Uma dor sem nome 

É possível nomear a dor? É possível dar nome a ela? Já tive dores, muitas. Algumas de doer de forma inimaginável, de não conseguir descrever. Mas nunca tive, e espero nunca, nunca ter, a dor de Bruna Silva e José Gerson, a mãe e o pai de Marcos Vinícius da Silva, o menino de 14 anos assassinado durante uma operação policial na Maré, no Rio de Janeiro.

Assassinado. Esse é o nome. O nome real. Vítima de bala perdida é eufemismo, é ficcional. Marcos Vinícius foi assassinado. Foi assassinado por quem deveria protegê-lo, foi assassinado por um agente do Estado. Vestia farda, farda da escola, e ainda assim foi morto. Tinha 14 anos e muita alegria, contam os amigos, dizem os professores. Nada disso conta mais. O que resta agora é uma dor, indizível, impronunciável, imensurável. Uma dor maior do que o mundo.

Dói até para escrever sobre isso, sabe? Fico imaginando, se dói tanto em mim, que nem o conhecia; se dói tanto em mim, que nunca o vi; como doerá nos amigos, nos professores, no pai, na mãe?

Marcos Vinícius da Silva não foi o primeiro. Tampouco será o último. Mas é preciso que falemos, que pronunciemos o seu nome, que gritemos bem alto, que deixemos gritar alto a nossa indignação. Se não denunciarmos, se não nos indignarmos, se não chorarmos, a barbárie avançará e tomará conta de tudo.

Quando não formos mais capazes de nos comover com um crime assim, é porque estará morta a humanidade dentro de nós, é porque já não mais seremos humanos, teremos nos transformado em outra coisa, em outra espécie de seres. Quando não doer mais em nós, é porque já não haverá mais esperança alguma para a humanidade.

Mal consigo ler o depoimento da mãe, o seu espanto perante a estupidez do ato que tirou a vida do seu filho.

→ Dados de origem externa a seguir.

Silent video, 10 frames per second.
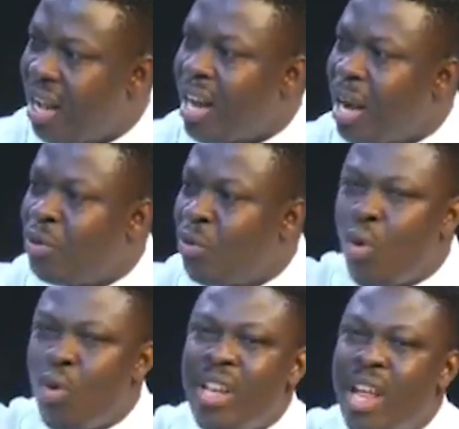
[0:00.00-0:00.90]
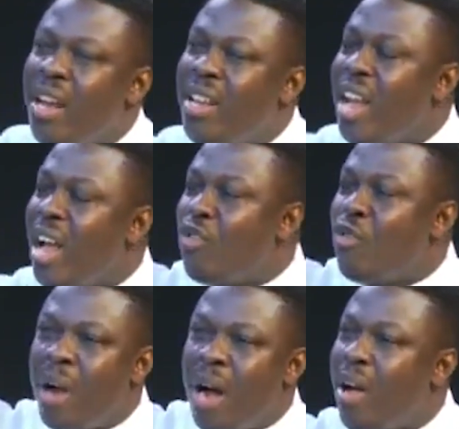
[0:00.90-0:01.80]
Captain Onya
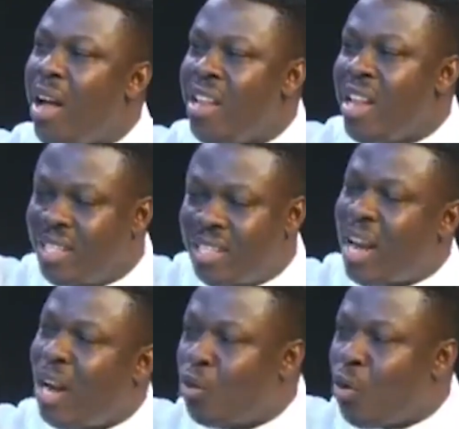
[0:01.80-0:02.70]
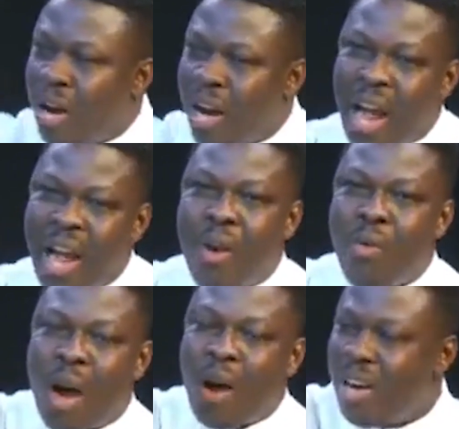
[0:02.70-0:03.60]
Juma Enya Sikanto car and
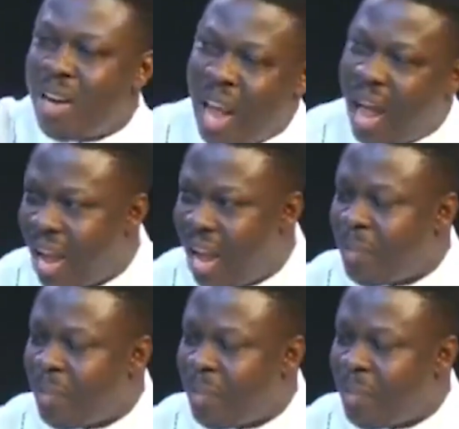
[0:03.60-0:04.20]
worry ya.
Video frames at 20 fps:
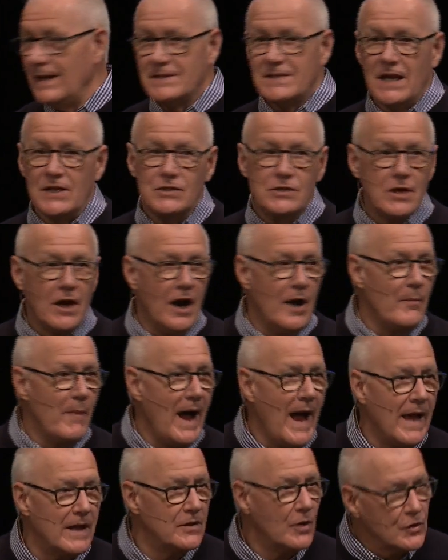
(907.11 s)
He said,
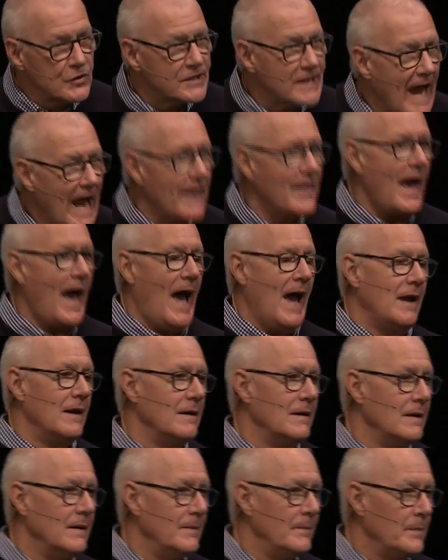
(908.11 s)
Jeremiah, don't say
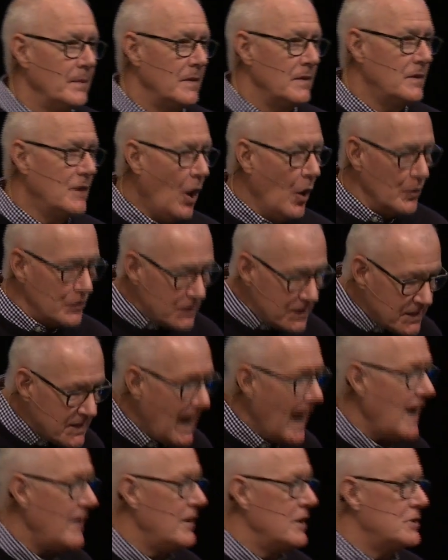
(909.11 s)
that. Don't
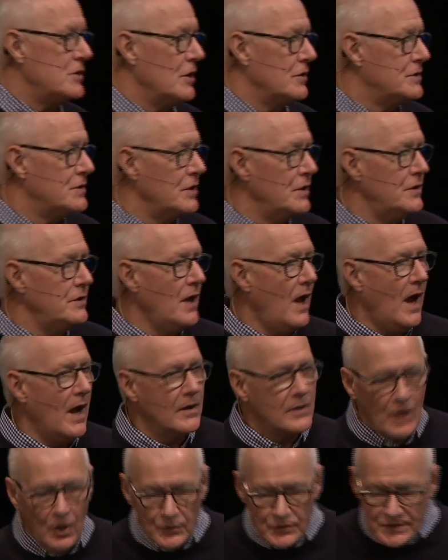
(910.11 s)
say that you're too
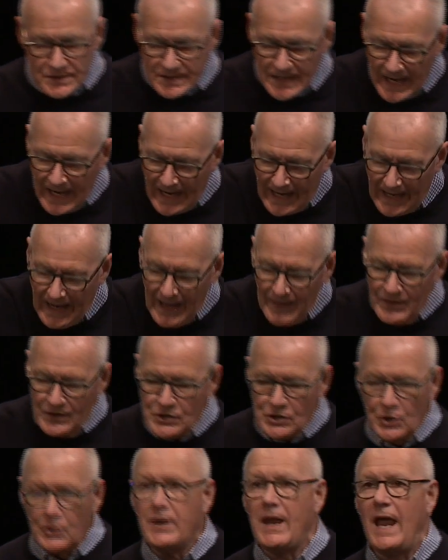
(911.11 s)
young. Don't say
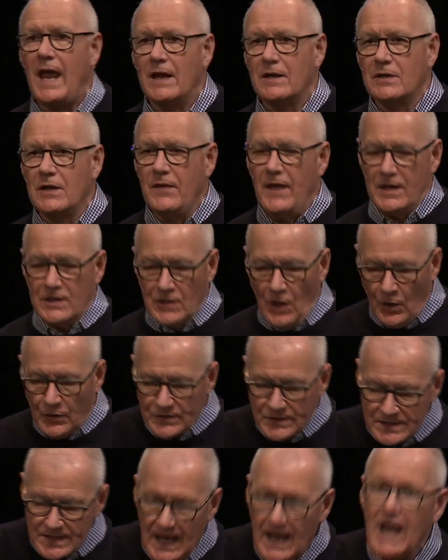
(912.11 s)
that you can't do that.
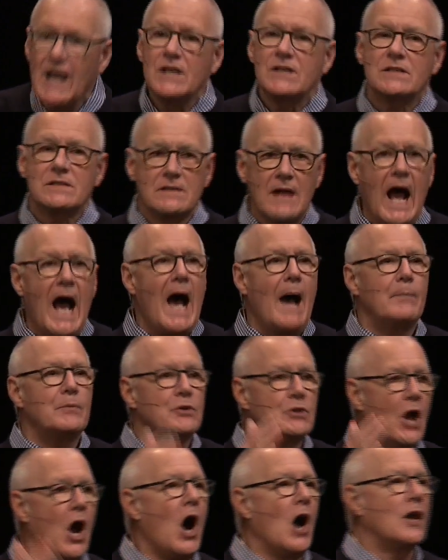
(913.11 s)
Don't say,
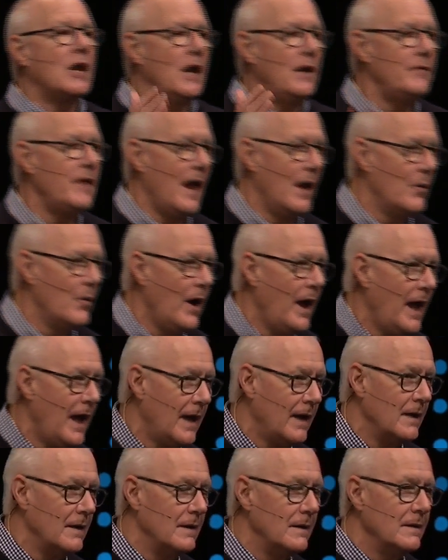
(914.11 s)
stop talking that
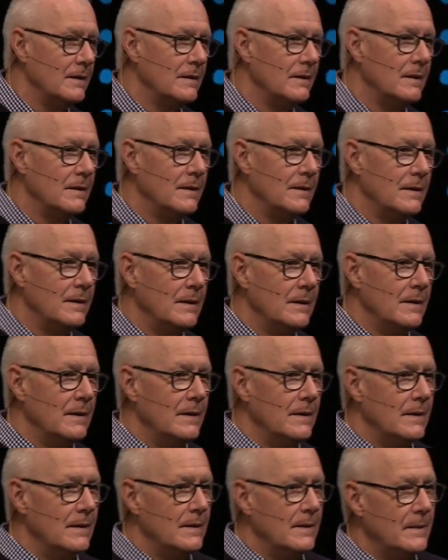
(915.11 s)
way.
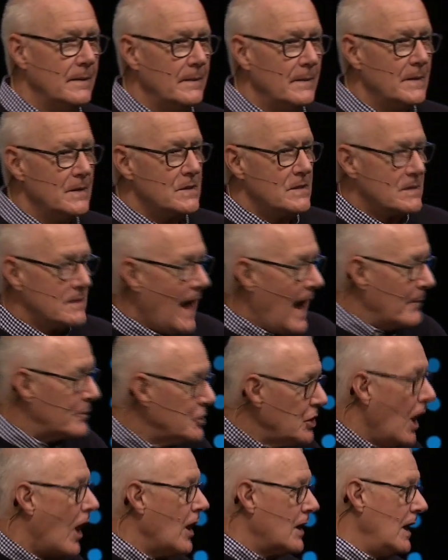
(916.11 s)

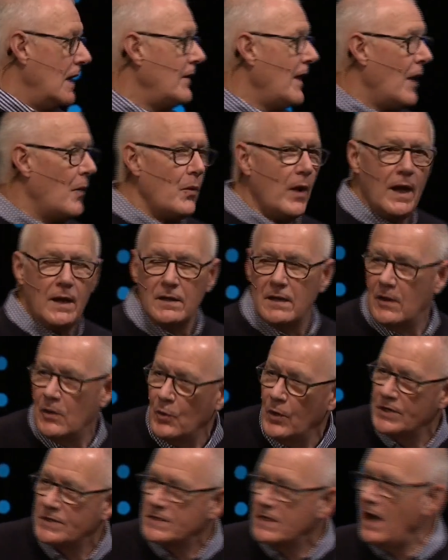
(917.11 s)
Stop talking that way. In
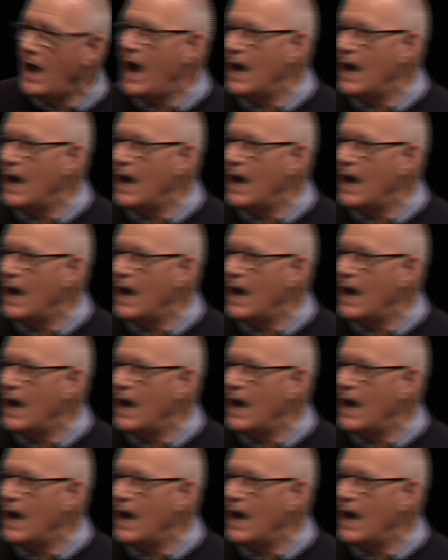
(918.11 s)
other words,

“Foi o blindado, mãe. Ele não me viu com a roupa de escola?”

Ah! O que a gente responde a isso? Como dizer que a gente sabe que ele viu sim a roupa de escola? Como dizer que a gente sabe que ele viu sim um menino de 14 anos, com a farda da escola, com a mochila, com os livros? Como explicar isso?

"A ambulância demorou uma hora para chegar porque os policiais mandaram ela voltar da avenida Brasil. Aí veio uma ordem superior mandando ela entrar. Nesse momento, meu filho já estava roxo, pálido, gelado. O beicinho dele já estava inchado. Ele estava falecendo ali na minha frente", conta a mãe, Bruna da Silva. É possível imaginar a dor dessa mulher? Eu não consigo, simplesmente não consigo.

Escrevo sobre essa mulher, escrevo sobre esse menino, como uma obrigação. Uma obrigação que vem da minha condição humana. Escrevo porque ainda sou humano, ainda habita em mim a humanidade. Escrevo porque acredito, com todas as forças, que é possível barrar a barbárie, que é possível impedir a desumanização do homem.

Mesmo que doa tanto em mim, que nunca vi aquele menino, mesmo que doa tanto em mim, escrevo. Aquela mãe provavelmente não saberá que escrevo, mas isso não importa. Importa a mim que o meu ato signifique um fiapo que seja de humanidade, uma nesga de solidariedade àquela dor que renego, que não quero nunca que chegue sequer perto de mim.

Como não chorar ao ver a imagem daquele menino, ao ver o pedreiro Gerson e a diarista Bruna inconsoláveis. Como não chorar ao ouvir o depoimento da mãe?

"Ele falou 'ô, mãe, eu nunca mais quero sentir essa dor na minha vida'. Eu falei 'meu filho, fica quietinho e não fala, pra não entrar ar'. Ele disse 'mãe, eu tô com sede'. Meu filho morreu com sede".

Dói, dói muito escrever hoje. Sonho, feito o Riobaldo de Guimarães Rosa, que ainda “vai vir um tempo, em que não se usa mais matar gente…”.